Une enquête approfondie du journal le Monde et de la cellule investigation de Radio France expose la tromperie de Nestlé et d’autres industriels sur la qualité de ses eaux embouteillées.
Dans une récente enquête du Monde et de la cellule investigation de Radio France, des allégations inquiétantes ont été mises en lumière concernant Nestlé et d’autres géants de l’industrie de l’eau embouteillée.
Selon les résultats de cette enquête, ces entreprises auraient délibérément dissimulé la contamination de l’eau qu’elles pompent et auraient utilisé des systèmes de purification interdits pour maintenir la production de leurs marques bien connues, dont Perrier, Vittel, et Contrex. Il est estimé que jusqu’à 30% des marques d’eau en bouteille seraient concernées par ces pratiques illégales.
Les enquêteurs ont découvert ces agissements lors d’une enquête qui a débuté après une réunion interministérielle en février 2023, supervisée par Matignon et les ministères de l’Économie et de la Santé. Le compte rendu de cette réunion indique des plans d’action pour les usines de conditionnement d’eau de Nestlé, ainsi que des autorisations spéciales accordées pour des traitements de purification interdits.
L’affaire a éclaté en décembre 2020 après un signalement de fraudes au sein du groupe Sources Alma, producteur de marques populaires telles que l’eau Cristaline. Suite à une enquête de la Direction générale de la concurrence, de la consommation et de la répression des fraudes (DGCCRF), il a été révélé que l’entreprise utilisait des traitements non conformes, dont l’injection de sulfate de fer et de CO2 industriels, une microfiltration en deçà des seuils autorisés, et même des mélanges avec de l’eau du robinet.
Le groupe Alma n’est cependant que le début de l’affaire. En exploitant les listings clients, les enquêteurs ont découvert que de nombreux industriels du secteur, dont Nestlé Waters, achetaient des filtres non autorisés. Nestlé a admis lors d’une réunion confidentielle avec le gouvernement en août 2021 qu’elle utilisait des traitements non conformes pour préserver la sécurité de ses usines d’eau minérale. La multinationale a même demandé une évolution de la réglementation en sa faveur.
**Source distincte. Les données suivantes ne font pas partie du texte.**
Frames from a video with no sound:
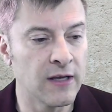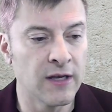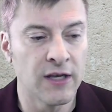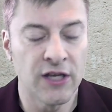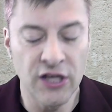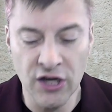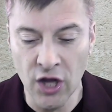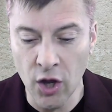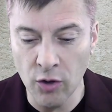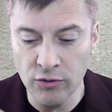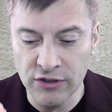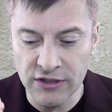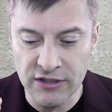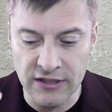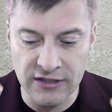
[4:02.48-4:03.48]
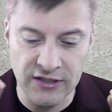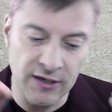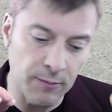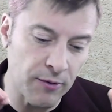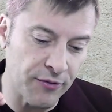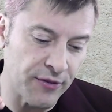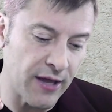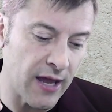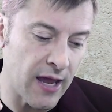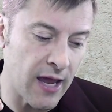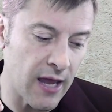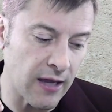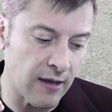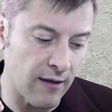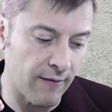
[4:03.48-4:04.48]
you know, just a simple
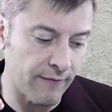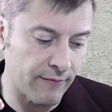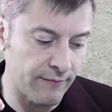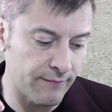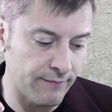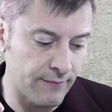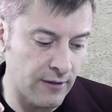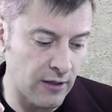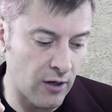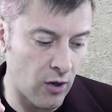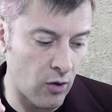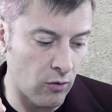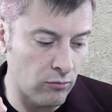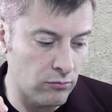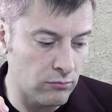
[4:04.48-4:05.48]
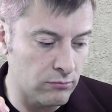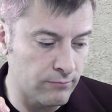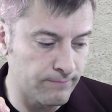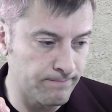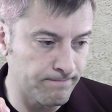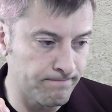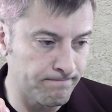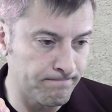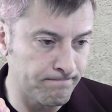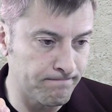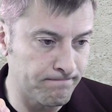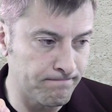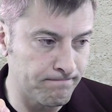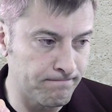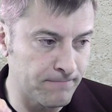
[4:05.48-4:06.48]
thing of, you know,
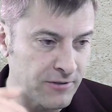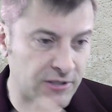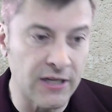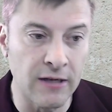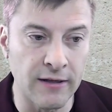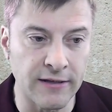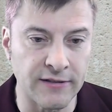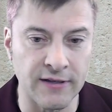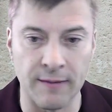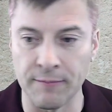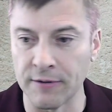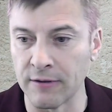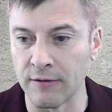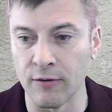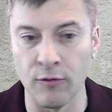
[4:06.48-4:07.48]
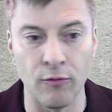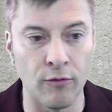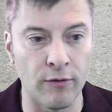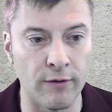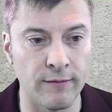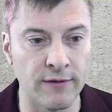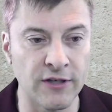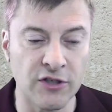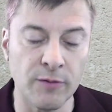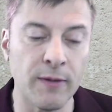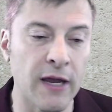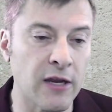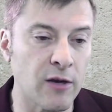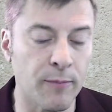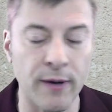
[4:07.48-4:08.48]
stealing something or
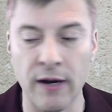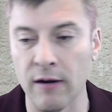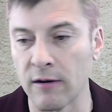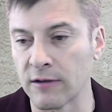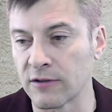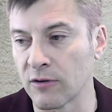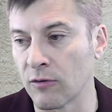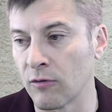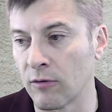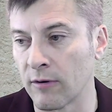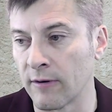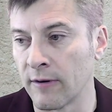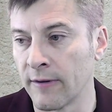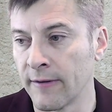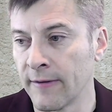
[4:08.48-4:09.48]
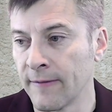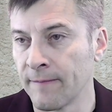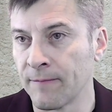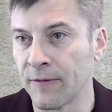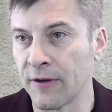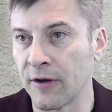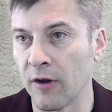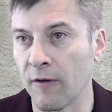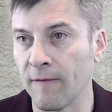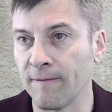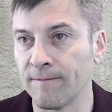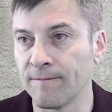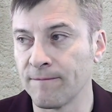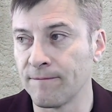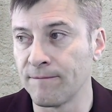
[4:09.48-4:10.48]
disobeying your parents or, you know,
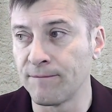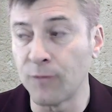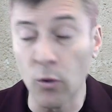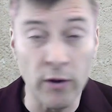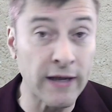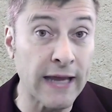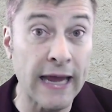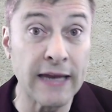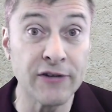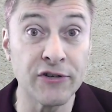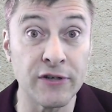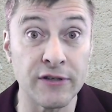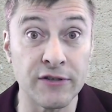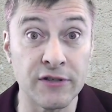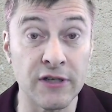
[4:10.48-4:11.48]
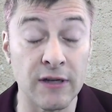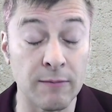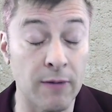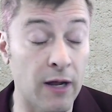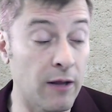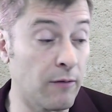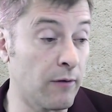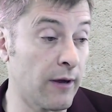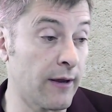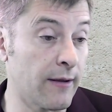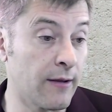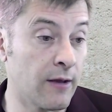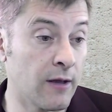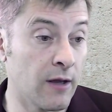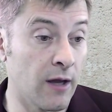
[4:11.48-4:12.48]
fornication is sin, by the way.
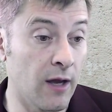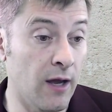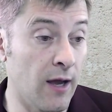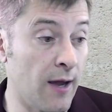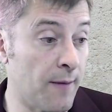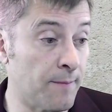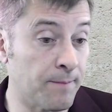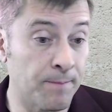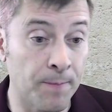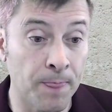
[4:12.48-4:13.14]
Um,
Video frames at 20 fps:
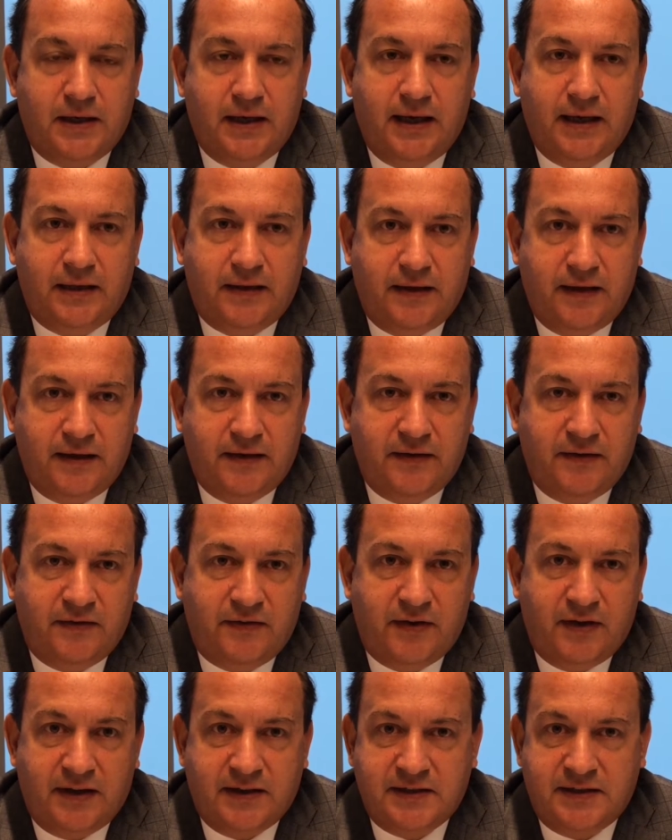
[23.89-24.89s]
It
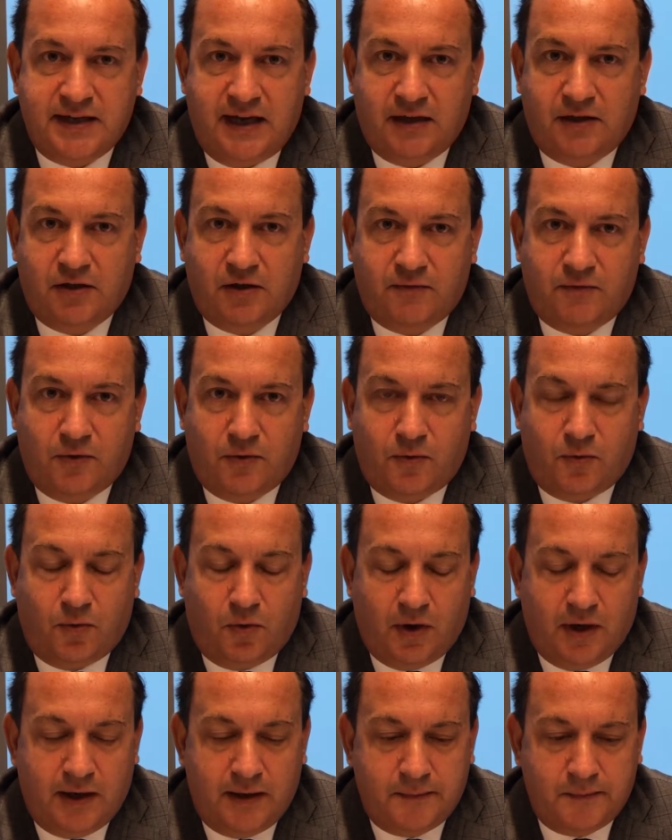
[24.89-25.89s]
is a set of
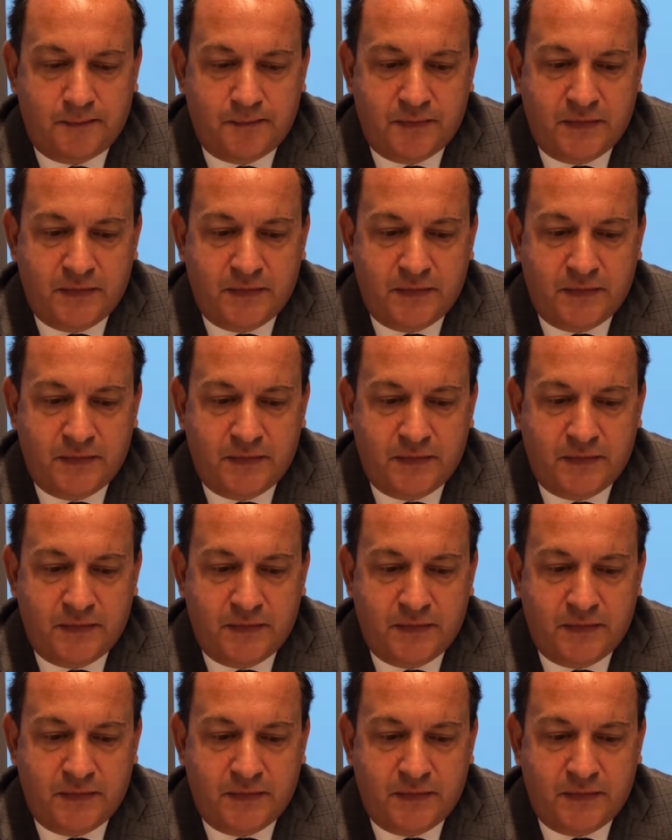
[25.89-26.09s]
rules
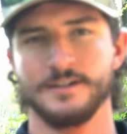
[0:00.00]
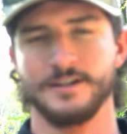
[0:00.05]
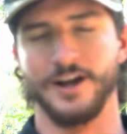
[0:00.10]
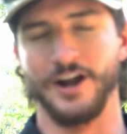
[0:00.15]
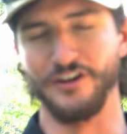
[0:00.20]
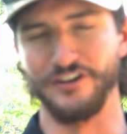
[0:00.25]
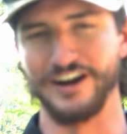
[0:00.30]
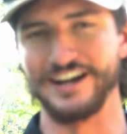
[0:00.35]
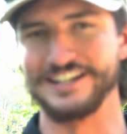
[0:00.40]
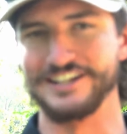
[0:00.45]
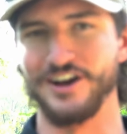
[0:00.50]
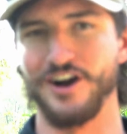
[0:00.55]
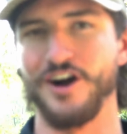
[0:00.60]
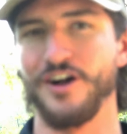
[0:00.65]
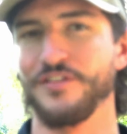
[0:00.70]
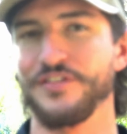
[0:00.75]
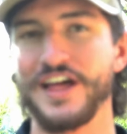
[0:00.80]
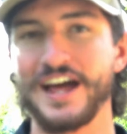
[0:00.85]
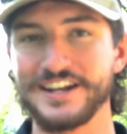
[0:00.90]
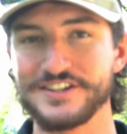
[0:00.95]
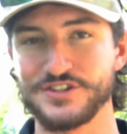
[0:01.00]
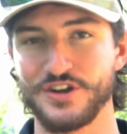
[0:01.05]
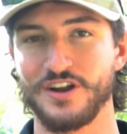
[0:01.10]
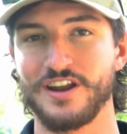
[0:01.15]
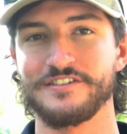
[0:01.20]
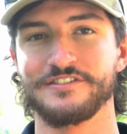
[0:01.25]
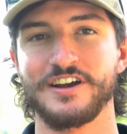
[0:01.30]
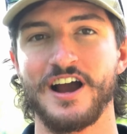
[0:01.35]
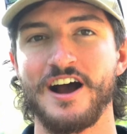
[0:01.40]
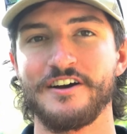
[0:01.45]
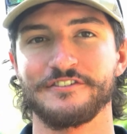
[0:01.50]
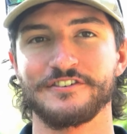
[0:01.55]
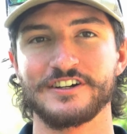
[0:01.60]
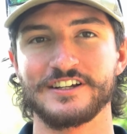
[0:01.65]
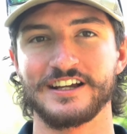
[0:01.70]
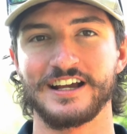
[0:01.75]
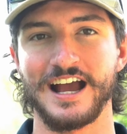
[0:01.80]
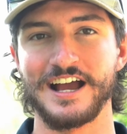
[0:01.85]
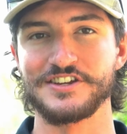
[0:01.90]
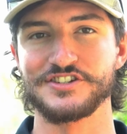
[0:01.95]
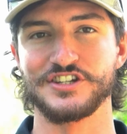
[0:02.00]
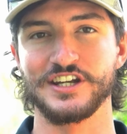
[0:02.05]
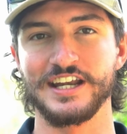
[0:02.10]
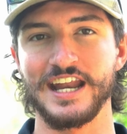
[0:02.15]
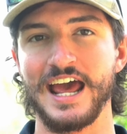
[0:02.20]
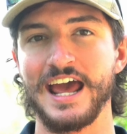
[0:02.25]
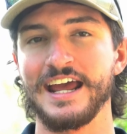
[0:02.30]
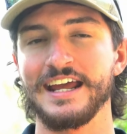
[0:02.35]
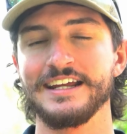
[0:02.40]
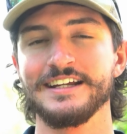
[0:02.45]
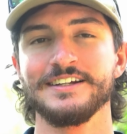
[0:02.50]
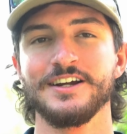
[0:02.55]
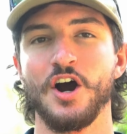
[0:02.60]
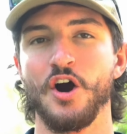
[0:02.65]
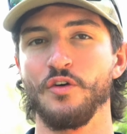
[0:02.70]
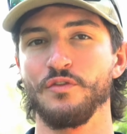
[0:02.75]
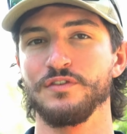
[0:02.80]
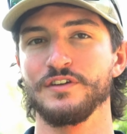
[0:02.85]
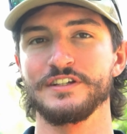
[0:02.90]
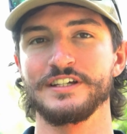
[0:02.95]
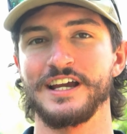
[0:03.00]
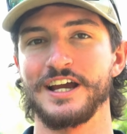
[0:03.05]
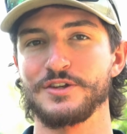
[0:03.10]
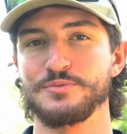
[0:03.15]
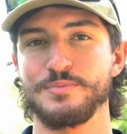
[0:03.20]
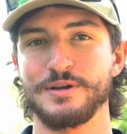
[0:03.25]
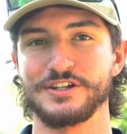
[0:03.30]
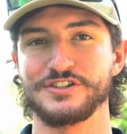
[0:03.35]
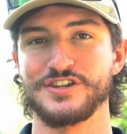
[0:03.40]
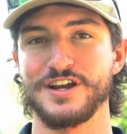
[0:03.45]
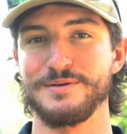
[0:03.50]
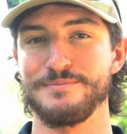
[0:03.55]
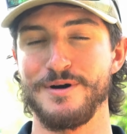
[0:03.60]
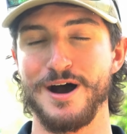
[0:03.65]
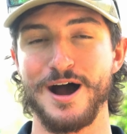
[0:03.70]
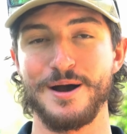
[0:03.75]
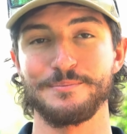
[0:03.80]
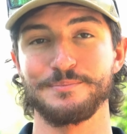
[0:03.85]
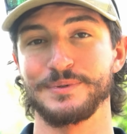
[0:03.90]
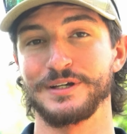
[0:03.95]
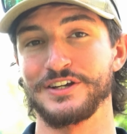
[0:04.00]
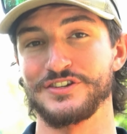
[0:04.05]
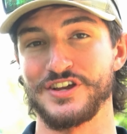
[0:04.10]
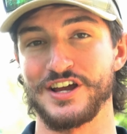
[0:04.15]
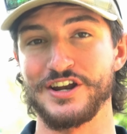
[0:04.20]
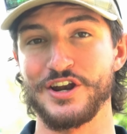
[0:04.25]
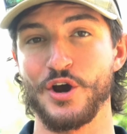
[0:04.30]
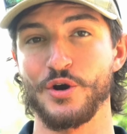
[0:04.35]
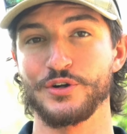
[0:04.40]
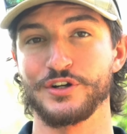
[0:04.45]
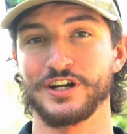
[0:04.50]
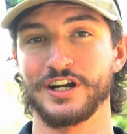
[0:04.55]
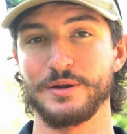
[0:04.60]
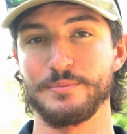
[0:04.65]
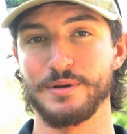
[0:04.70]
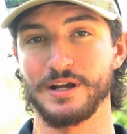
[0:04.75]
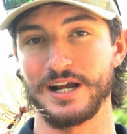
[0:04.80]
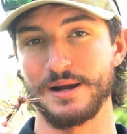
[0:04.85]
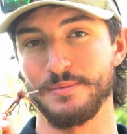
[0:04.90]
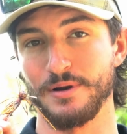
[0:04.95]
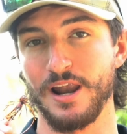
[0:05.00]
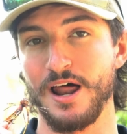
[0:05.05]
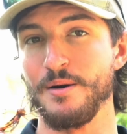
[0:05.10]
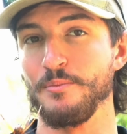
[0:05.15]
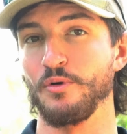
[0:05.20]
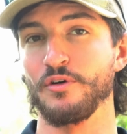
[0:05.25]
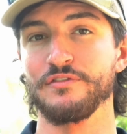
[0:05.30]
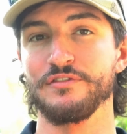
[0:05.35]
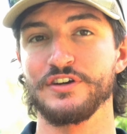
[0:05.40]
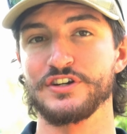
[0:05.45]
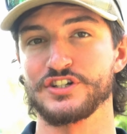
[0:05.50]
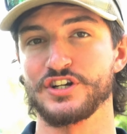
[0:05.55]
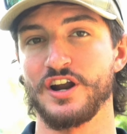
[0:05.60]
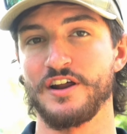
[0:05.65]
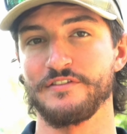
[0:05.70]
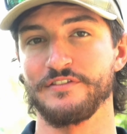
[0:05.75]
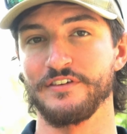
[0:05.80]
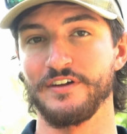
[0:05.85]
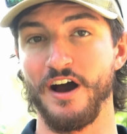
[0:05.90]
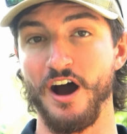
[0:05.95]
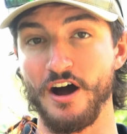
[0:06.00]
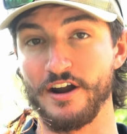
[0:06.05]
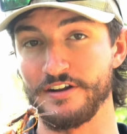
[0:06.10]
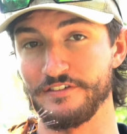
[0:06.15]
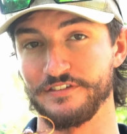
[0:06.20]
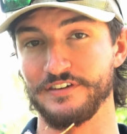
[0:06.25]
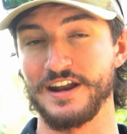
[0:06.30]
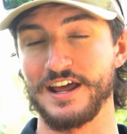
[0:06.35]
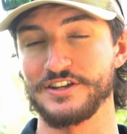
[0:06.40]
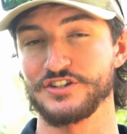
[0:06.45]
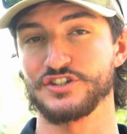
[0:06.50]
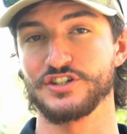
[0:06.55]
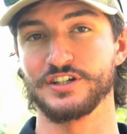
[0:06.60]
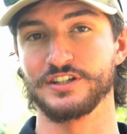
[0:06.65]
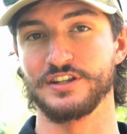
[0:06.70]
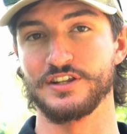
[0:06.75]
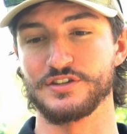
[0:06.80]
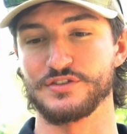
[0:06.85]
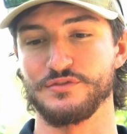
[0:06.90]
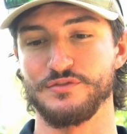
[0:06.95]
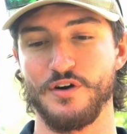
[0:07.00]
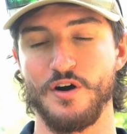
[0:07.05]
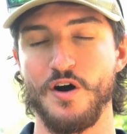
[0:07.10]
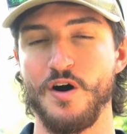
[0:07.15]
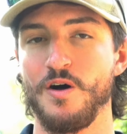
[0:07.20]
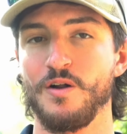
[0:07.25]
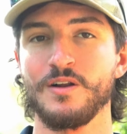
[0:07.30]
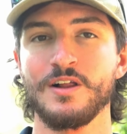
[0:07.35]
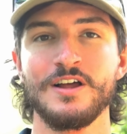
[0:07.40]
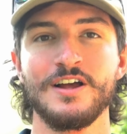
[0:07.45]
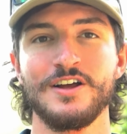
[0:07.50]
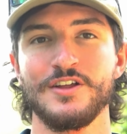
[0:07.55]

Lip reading: Alrighty, y'all, that is all I've got for you guys today. Hopefully you guys pick something up, because I know you're going to pick up a lot more fishing on a finesse jig this fall.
Une enquête administrative a été ordonnée en octobre 2021, et les conclusions, consultées par Le Monde et la cellule investigation de Radio France, sont accablantes. Près de 30% des marques d’eaux en bouteille subissent des traitements non conformes, selon le rapport de l’inspection générale des affaires sociales (Igas). Pour Nestlé, toutes ses marques sont concernées par l’utilisation de traitements interdits, avec des pratiques délibérément dissimulées.
La contamination microbiologique régulière des sources d’eau exploitées par Nestlé a été révélée, notamment par des bactéries de type Escherichia coli. Malgré les assurances de Nestlé quant à la sécurité sanitaire de ses produits, les inspecteurs de l’Igas ont souligné que le retrait de ces traitements non conformes pourrait entraîner un risque sanitaire pour les consommateurs.
À ce jour, le gouvernement n’a pas informé la justice ni les autorités européennes, et Nestlé a admis avoir retiré certains traitements de ses usines tout en maintenant d’autres prétendument compatibles avec la réglementation. Les autorités sanitaires soulèvent des inquiétudes quant à la fausse sécurisation résultant du retrait de ces traitements et mettent en garde contre un possible risque sanitaire.
L’affaire a été portée devant la justice, avec une enquête préliminaire ouverte en novembre 2022 par le procureur de la République d’Epinal, Frédéric Nahon, pour « tromperie » au code de la santé publique. Cependant, des incohérences dans les actions des agences régionales de santé soulèvent des questions sur la manière dont ces affaires sont traitées. La bataille juridique qui s’annonce pourrait mettre en lumière des pratiques douteuses au sein de l’industrie de l’eau en bouteille et renforcer la nécessité d’une régulation plus stricte.